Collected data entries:
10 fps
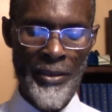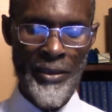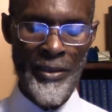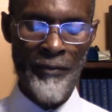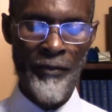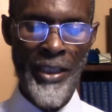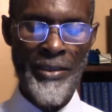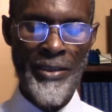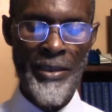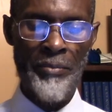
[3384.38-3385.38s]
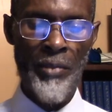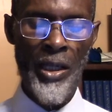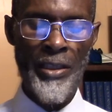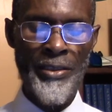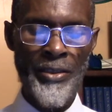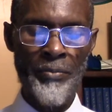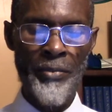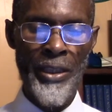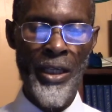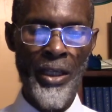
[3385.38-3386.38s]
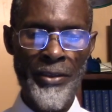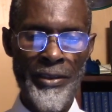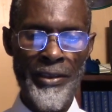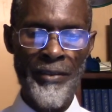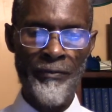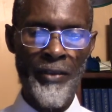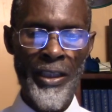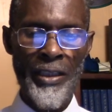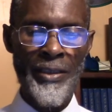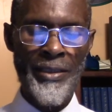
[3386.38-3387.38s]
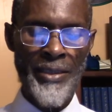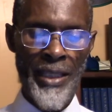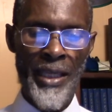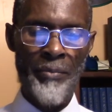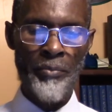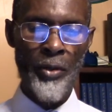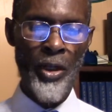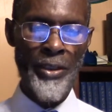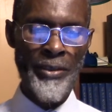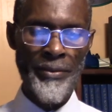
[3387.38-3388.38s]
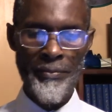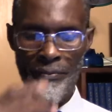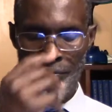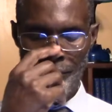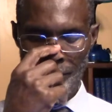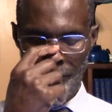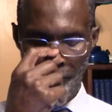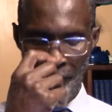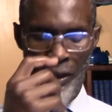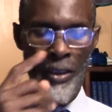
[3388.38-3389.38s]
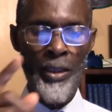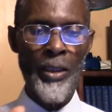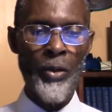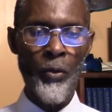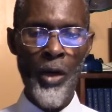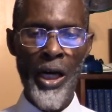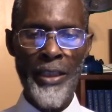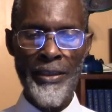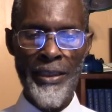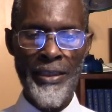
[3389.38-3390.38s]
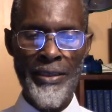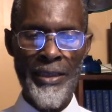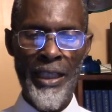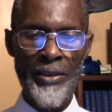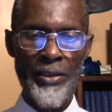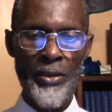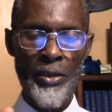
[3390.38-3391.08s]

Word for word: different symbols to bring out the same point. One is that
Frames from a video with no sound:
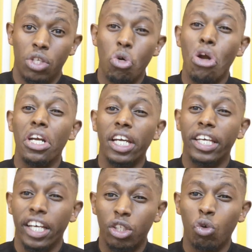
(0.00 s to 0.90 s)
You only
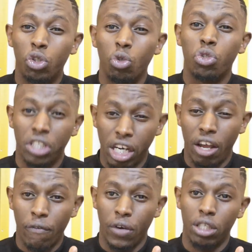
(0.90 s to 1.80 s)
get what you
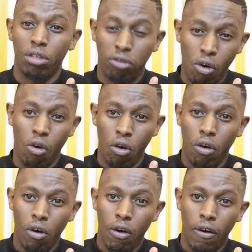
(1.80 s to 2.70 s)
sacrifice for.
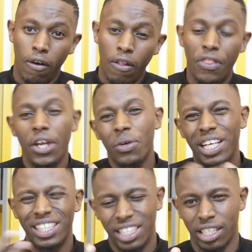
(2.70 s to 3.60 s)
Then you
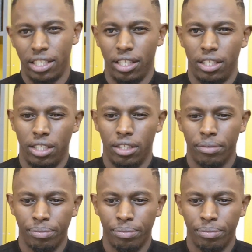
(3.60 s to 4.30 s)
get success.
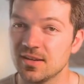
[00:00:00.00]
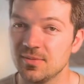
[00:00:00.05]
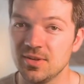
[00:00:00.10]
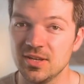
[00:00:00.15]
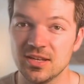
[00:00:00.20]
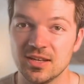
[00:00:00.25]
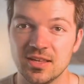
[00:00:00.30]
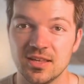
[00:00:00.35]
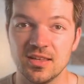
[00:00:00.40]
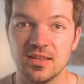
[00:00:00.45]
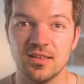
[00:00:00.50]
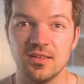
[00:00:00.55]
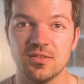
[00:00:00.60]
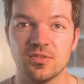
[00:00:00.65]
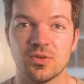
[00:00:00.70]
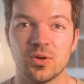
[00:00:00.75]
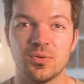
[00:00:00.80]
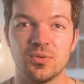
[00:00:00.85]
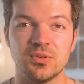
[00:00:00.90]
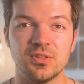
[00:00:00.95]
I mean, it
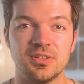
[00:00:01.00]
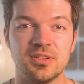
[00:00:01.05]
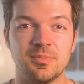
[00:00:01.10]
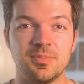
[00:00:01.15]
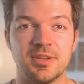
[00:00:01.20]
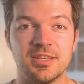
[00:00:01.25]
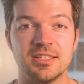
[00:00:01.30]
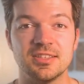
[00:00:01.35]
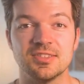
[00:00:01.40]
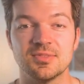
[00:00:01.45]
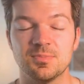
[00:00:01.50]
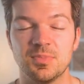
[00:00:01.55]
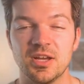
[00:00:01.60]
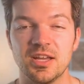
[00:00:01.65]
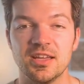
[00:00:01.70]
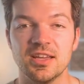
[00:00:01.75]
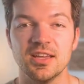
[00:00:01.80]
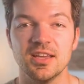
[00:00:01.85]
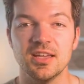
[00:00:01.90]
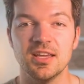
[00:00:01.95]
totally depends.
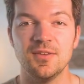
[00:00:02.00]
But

**WHAT YOU HAVE TO DO**: Without the pictures, give back every record precisely as shown.

**REPLY**:
10 fps
[3384.38-3385.38s]
[3385.38-3386.38s]
[3386.38-3387.38s]
[3387.38-3388.38s]
[3388.38-3389.38s]
[3389.38-3390.38s]
[3390.38-3391.08s]

Word for word: different symbols to bring out the same point. One is that
Frames from a video with no sound:
(0.00 s to 0.90 s)
You only
(0.90 s to 1.80 s)
get what you
(1.80 s to 2.70 s)
sacrifice for.
(2.70 s to 3.60 s)
Then you
(3.60 s to 4.30 s)
get success.
[00:00:00.00]
[00:00:00.05]
[00:00:00.10]
[00:00:00.15]
[00:00:00.20]
[00:00:00.25]
[00:00:00.30]
[00:00:00.35]
[00:00:00.40]
[00:00:00.45]
[00:00:00.50]
[00:00:00.55]
[00:00:00.60]
[00:00:00.65]
[00:00:00.70]
[00:00:00.75]
[00:00:00.80]
[00:00:00.85]
[00:00:00.90]
[00:00:00.95]
I mean, it
[00:00:01.00]
[00:00:01.05]
[00:00:01.10]
[00:00:01.15]
[00:00:01.20]
[00:00:01.25]
[00:00:01.30]
[00:00:01.35]
[00:00:01.40]
[00:00:01.45]
[00:00:01.50]
[00:00:01.55]
[00:00:01.60]
[00:00:01.65]
[00:00:01.70]
[00:00:01.75]
[00:00:01.80]
[00:00:01.85]
[00:00:01.90]
[00:00:01.95]
totally depends.
[00:00:02.00]
But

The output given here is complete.